Wie für das "Nordic Noir" Genre üblich zeigt sich auch Die Frau im Eis sehr ruhig erzählt, während die Atmosphäre absolut düster und durchwegs bedrohlich gehalten wird. Viel geschieht eigentlich nicht im Verlauf der Handlung, denn bei seinem Langfilmdebüt setzt Börkur Sigpórsson konsequent auf seine Figuren und deren Entwicklungen untereinander, anstatt sich vielschichtig oder gar verwirrend zu geben. Dementsprechend baut der Film natürlich auf die Leistungen der Darsteller, mit denen die gesamte Inszenierung steht und fällt, und genau in diesem Bereich wissen alle Beteiligten auf ganzer Linie zu überzeugen. Während die beiden gänzlich ungleichen Brüder dabei durch ihre unerwarteten Charakterisierungen zu überraschen wissen, gelingt es Anna Próchniak alleine durch ihre grandiose Präsenz und oftmals wortlose, dafür umso intensivere emotionale Bandbreite, den Zuschauer auf ihre Seite zu ziehen.
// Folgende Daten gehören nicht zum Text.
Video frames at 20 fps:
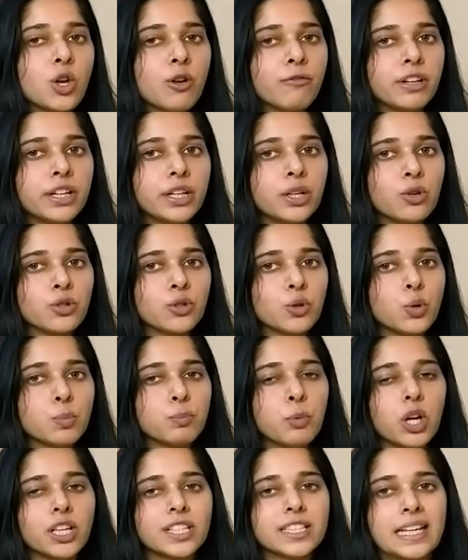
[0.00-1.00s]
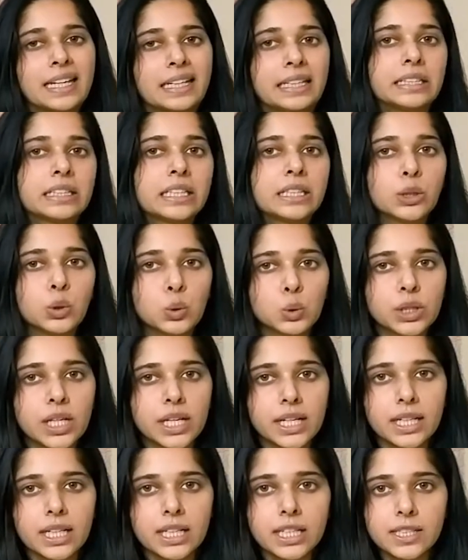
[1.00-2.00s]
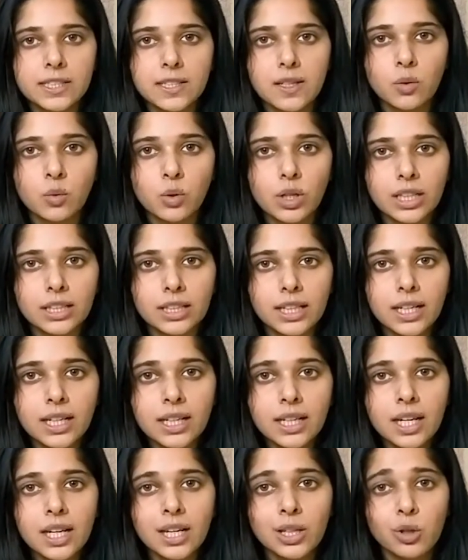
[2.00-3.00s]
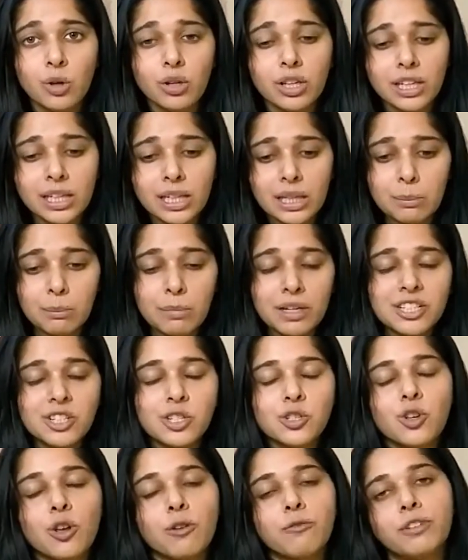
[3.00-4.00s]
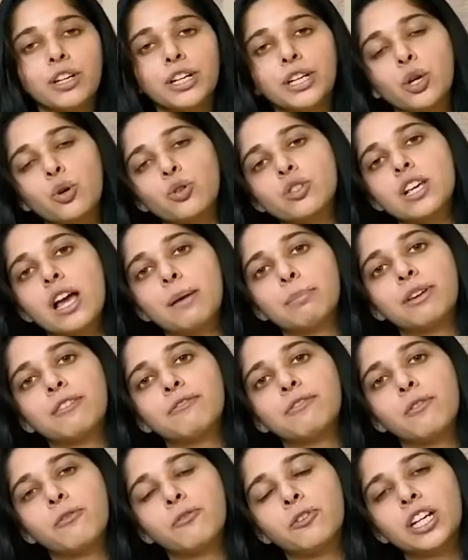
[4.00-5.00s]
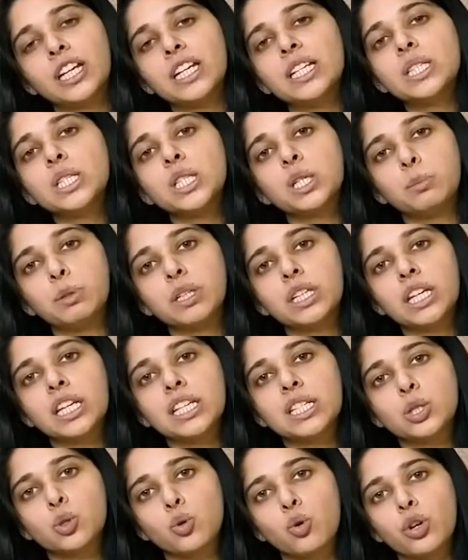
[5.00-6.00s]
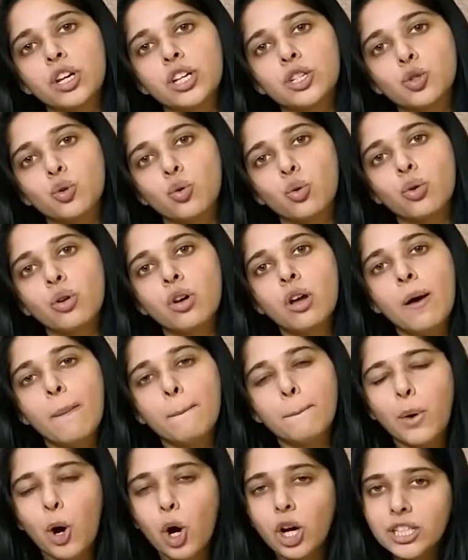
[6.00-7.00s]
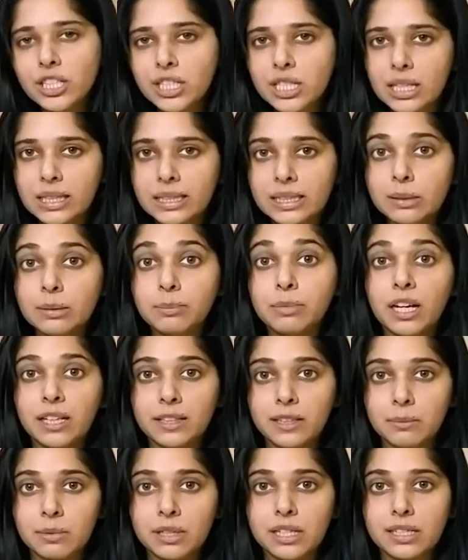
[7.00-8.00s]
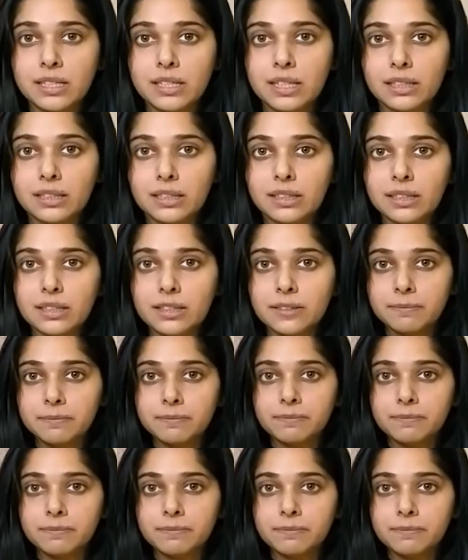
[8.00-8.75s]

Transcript: और वीडियोस को बहुत सही से यूज़ करने की ज़रूरत है क्योंकि इमेजेस और वीडियोस आपके 15 जी के स्टोरेज को बहुत जल्दी ख़त्म कर सकती हैं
Die Handlung selbst, wenn auch über weite Strecken vorhersehbar, funktioniert ebenso als fesselnder Thriller wie auch als Kammerspiel zwischen wenigen Beteiligten, und entwickelt sich langsam aber absolut konsequent bis hin zur längst überfälligen und äußerst brutalen Eskalation immer weiter. Unterdessen macht Die Frau im Eis mehr als deutlich, wozu Menschen aus Verzweiflung in der Lage sind, und wie diese Spirale der Gewalt und Illegalität letztendlich immer weiter in den Abgrund führt.

 

Bildergalerie von Die Frau im Eis (5 Bilder)

Details der Blu-ray

 

Das Bild der Blu-ray ist scharf und gut detailliert, wogegen die Farbgebung entsprechend der düsteren Grundstimmung sehr kühl gehalten ist und ein wenig entsättigt wurde. Leider wirkt sich das auch auf den Kontrast sowie den Schwarzwert aus, denn das Kontrastverhältnis könnte stellenweise etwas kräftiger sein, während der Schwarzwert nur selten wirklich dunkle Bereiche liefert, ansonsten jedoch eher grau wirkt. An der Tonspur gibt es eigentlich nichts auszusetzen, denn der mit Ausnahme des Finales gänzlich dialogorientierte Film bietet ohnehin keinerlei Anlass für große Dynamik oder ausschweifende Räumlichkeit. Kleinere Effekte sowie der Soundtrack werden dezent eingebunden, während die Sprachausgabe stets klar und deutlich wiedergegeben wird. Erst wenn die Situation am Ende eskaliert zeigt sich der Ton durchaus druckvoll und kräftig abgemischt. 


Das Fazit von: MarS

MarS

 

Die Frau im Eis - ehrlich gesagt ein wirklich seltsamer deutscher Titel für diesen Film - ist ein atmosphärischer, ruhig erzählter und charakterorientierter Vertreter des "Nordic Noir" Genres, der trotz vorhersehbarer, eigentlich simpler Geschichte durchwegs zu fesseln weiß. Wen das gemächliche Erzähltempo nicht stört, der findet in Die Frau im Eis einen sehr guten Genrevertreter, dessen unausweichliche finale Eskalation wirklich schwer im Magen liegen bleibt.